[Description of the task]
From the first line to the last, retype the records exactly and skip the pictures.

(Record excerpts Opens)

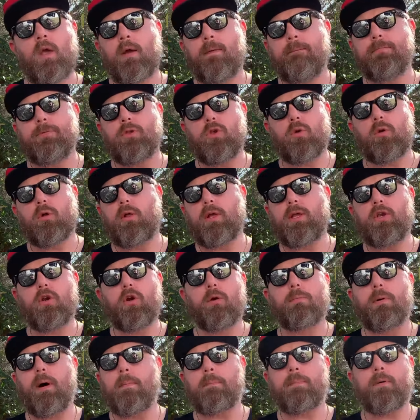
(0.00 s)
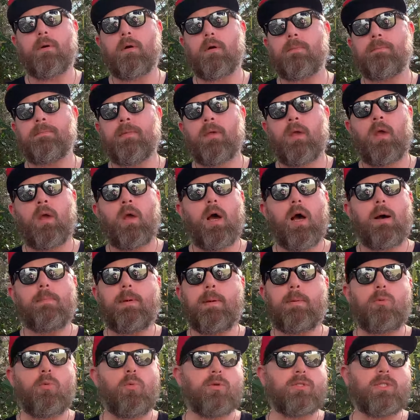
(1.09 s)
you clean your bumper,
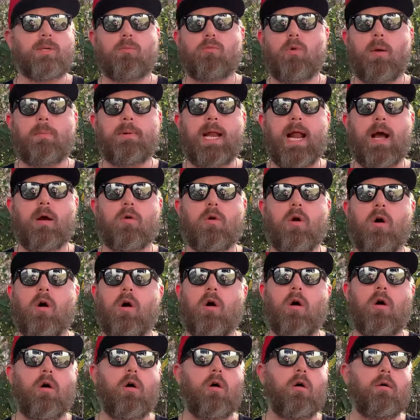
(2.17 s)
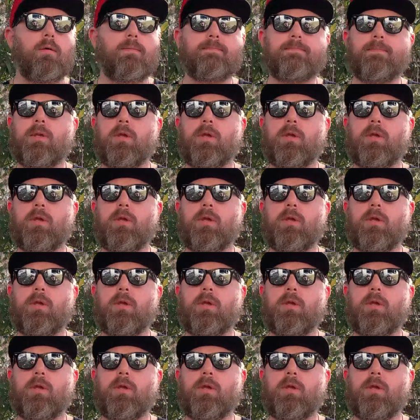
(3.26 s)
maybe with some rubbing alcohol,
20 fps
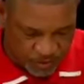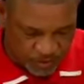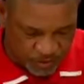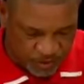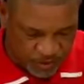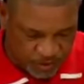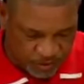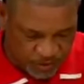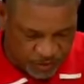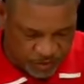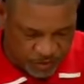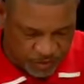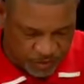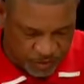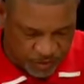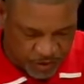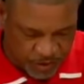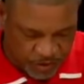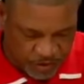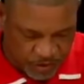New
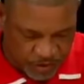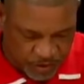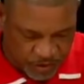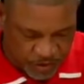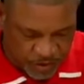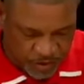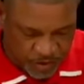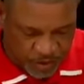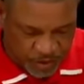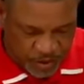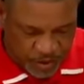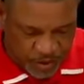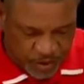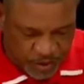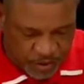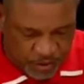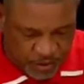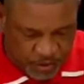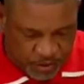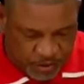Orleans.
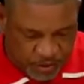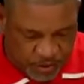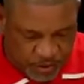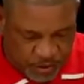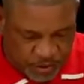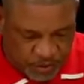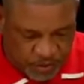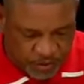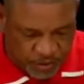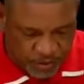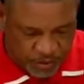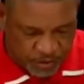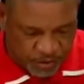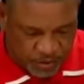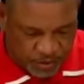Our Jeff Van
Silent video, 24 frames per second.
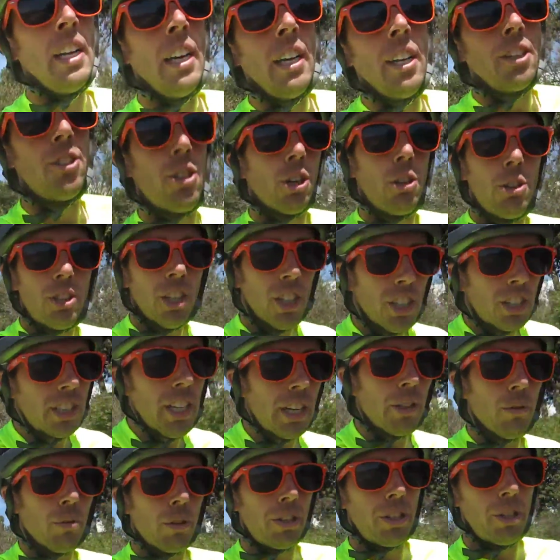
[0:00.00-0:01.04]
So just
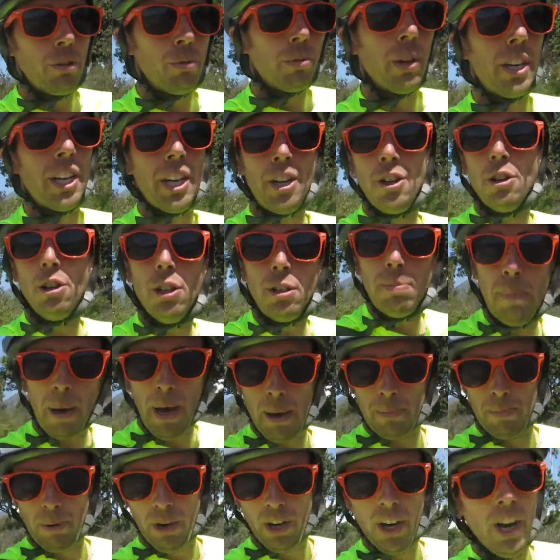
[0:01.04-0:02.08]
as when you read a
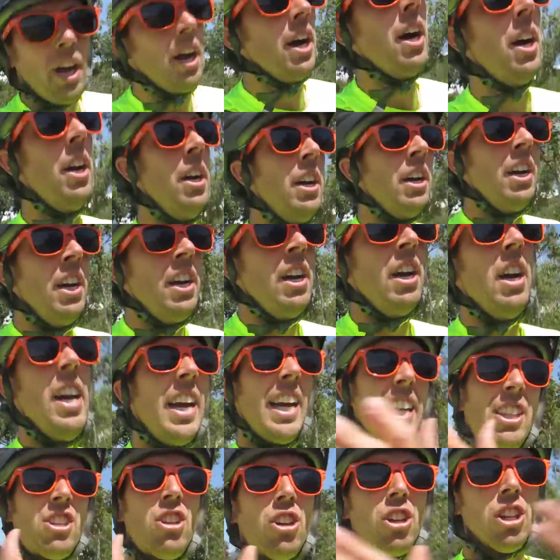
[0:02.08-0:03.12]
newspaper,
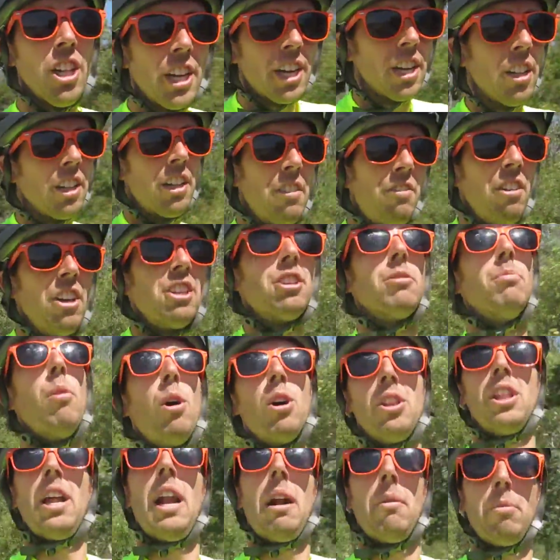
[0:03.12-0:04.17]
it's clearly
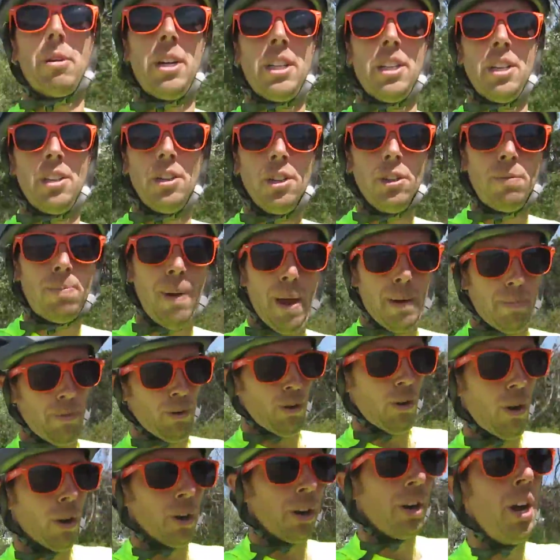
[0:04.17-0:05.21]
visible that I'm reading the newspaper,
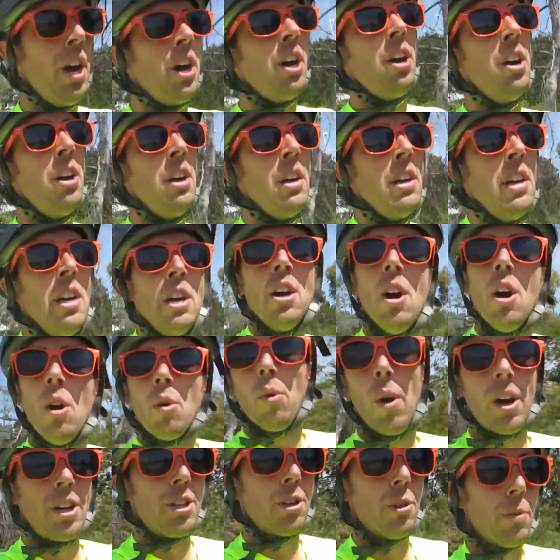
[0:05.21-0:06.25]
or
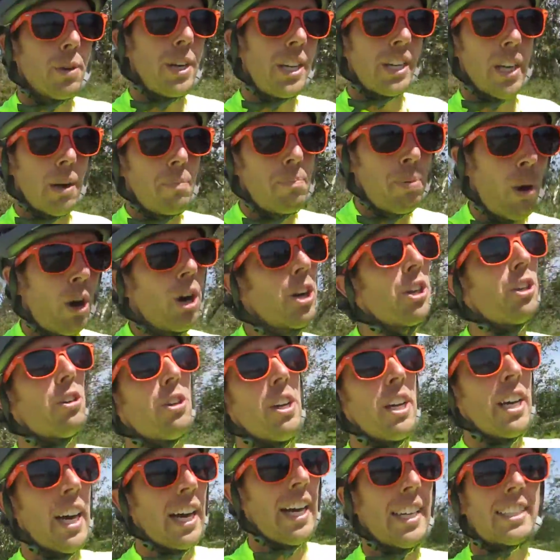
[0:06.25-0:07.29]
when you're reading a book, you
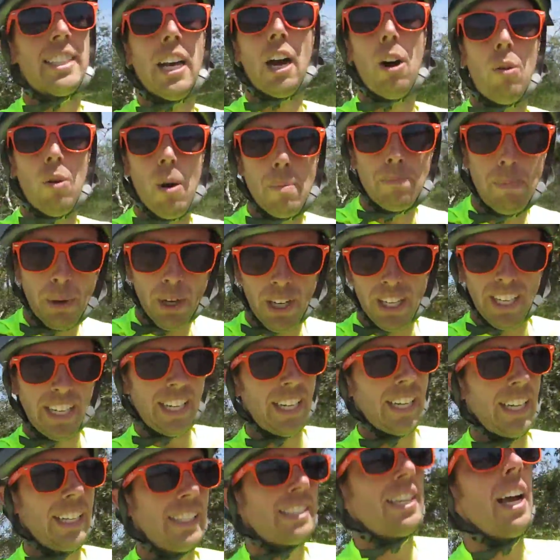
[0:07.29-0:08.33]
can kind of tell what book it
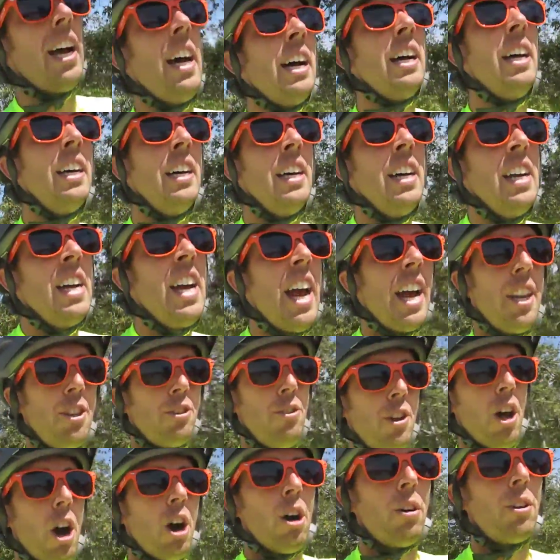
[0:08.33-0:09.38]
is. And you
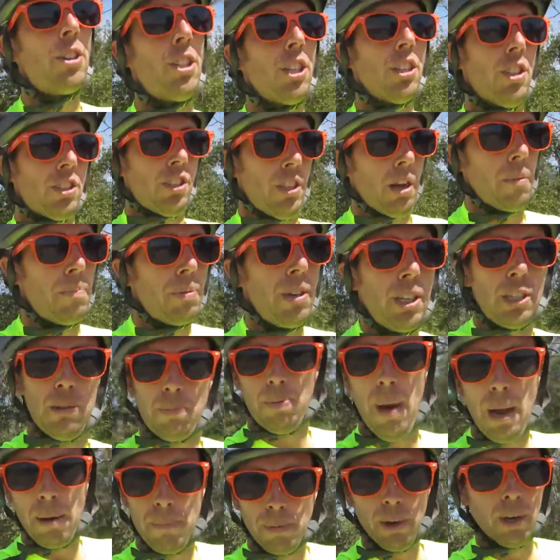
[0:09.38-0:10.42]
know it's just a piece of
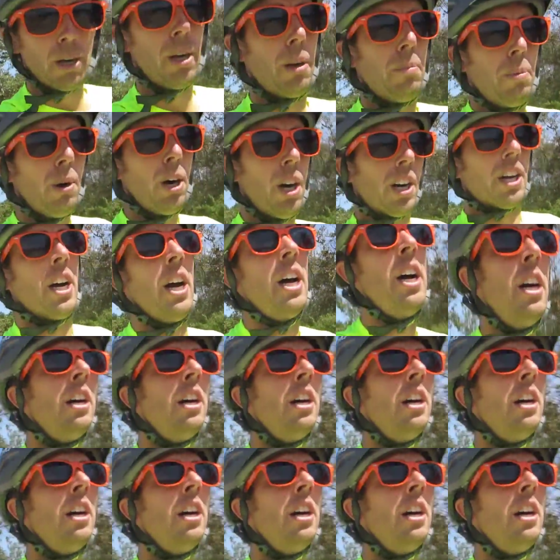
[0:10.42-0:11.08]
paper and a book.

(Record excerpts Closes)

[Solution to the problem]
(0.00 s)
(1.09 s)
you clean your bumper,
(2.17 s)
(3.26 s)
maybe with some rubbing alcohol,
20 fps
New
Orleans.
Our Jeff Van
Silent video, 24 frames per second.
[0:00.00-0:01.04]
So just
[0:01.04-0:02.08]
as when you read a
[0:02.08-0:03.12]
newspaper,
[0:03.12-0:04.17]
it's clearly
[0:04.17-0:05.21]
visible that I'm reading the newspaper,
[0:05.21-0:06.25]
or
[0:06.25-0:07.29]
when you're reading a book, you
[0:07.29-0:08.33]
can kind of tell what book it
[0:08.33-0:09.38]
is. And you
[0:09.38-0:10.42]
know it's just a piece of
[0:10.42-0:11.08]
paper and a book.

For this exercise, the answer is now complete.